Only an exact copy of the entries, stripped of pictures, will serve as the answer.

(DATA PROVIDED Opens)

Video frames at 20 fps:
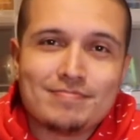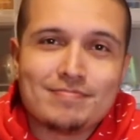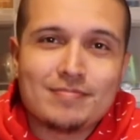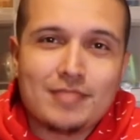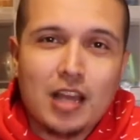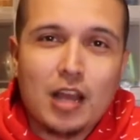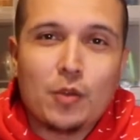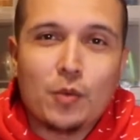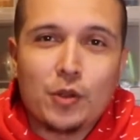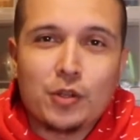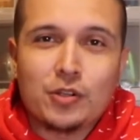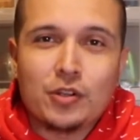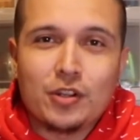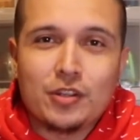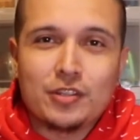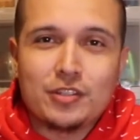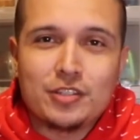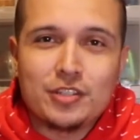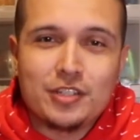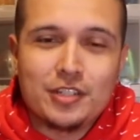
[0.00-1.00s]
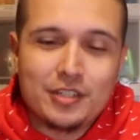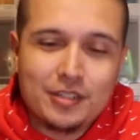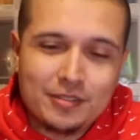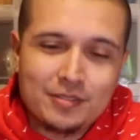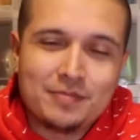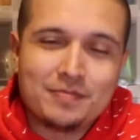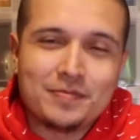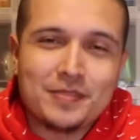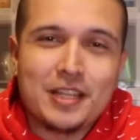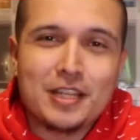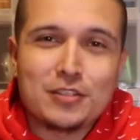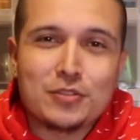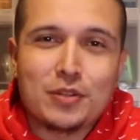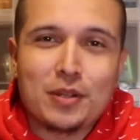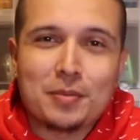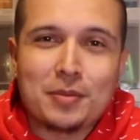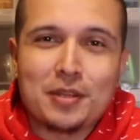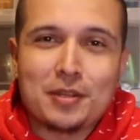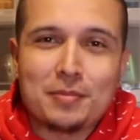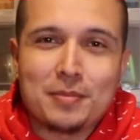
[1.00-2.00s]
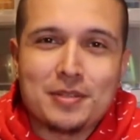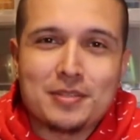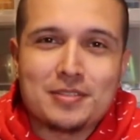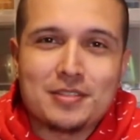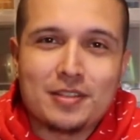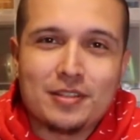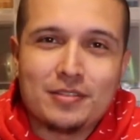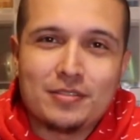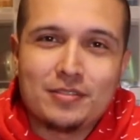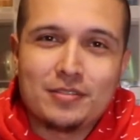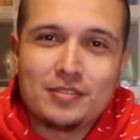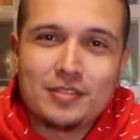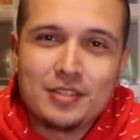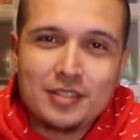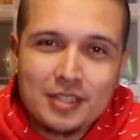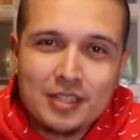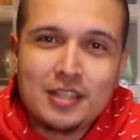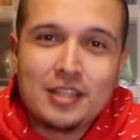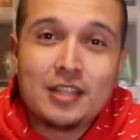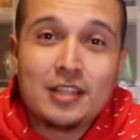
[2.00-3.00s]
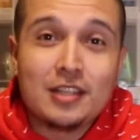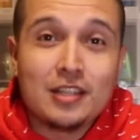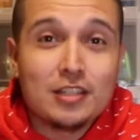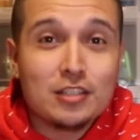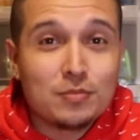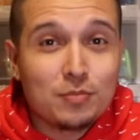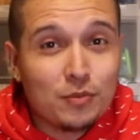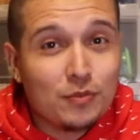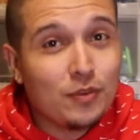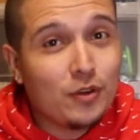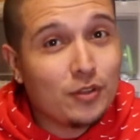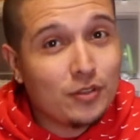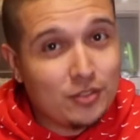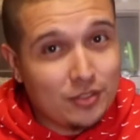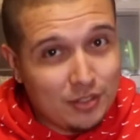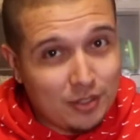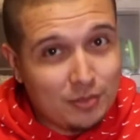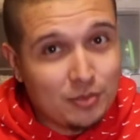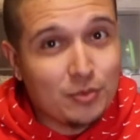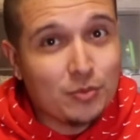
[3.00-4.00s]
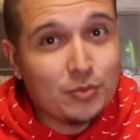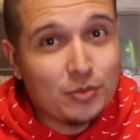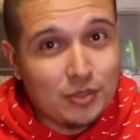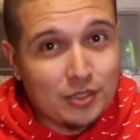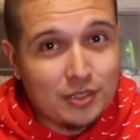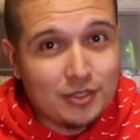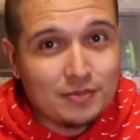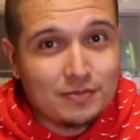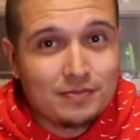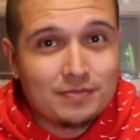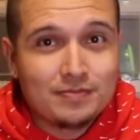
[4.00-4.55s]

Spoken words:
I worked hard this year. That's what I'm getting myself. Let's move on to number 1.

(DATA PROVIDED Closes)

◆ RESULT BELOW:
Video frames at 20 fps:
[0.00-1.00s]
[1.00-2.00s]
[2.00-3.00s]
[3.00-4.00s]
[4.00-4.55s]

Spoken words:
I worked hard this year. That's what I'm getting myself. Let's move on to number 1.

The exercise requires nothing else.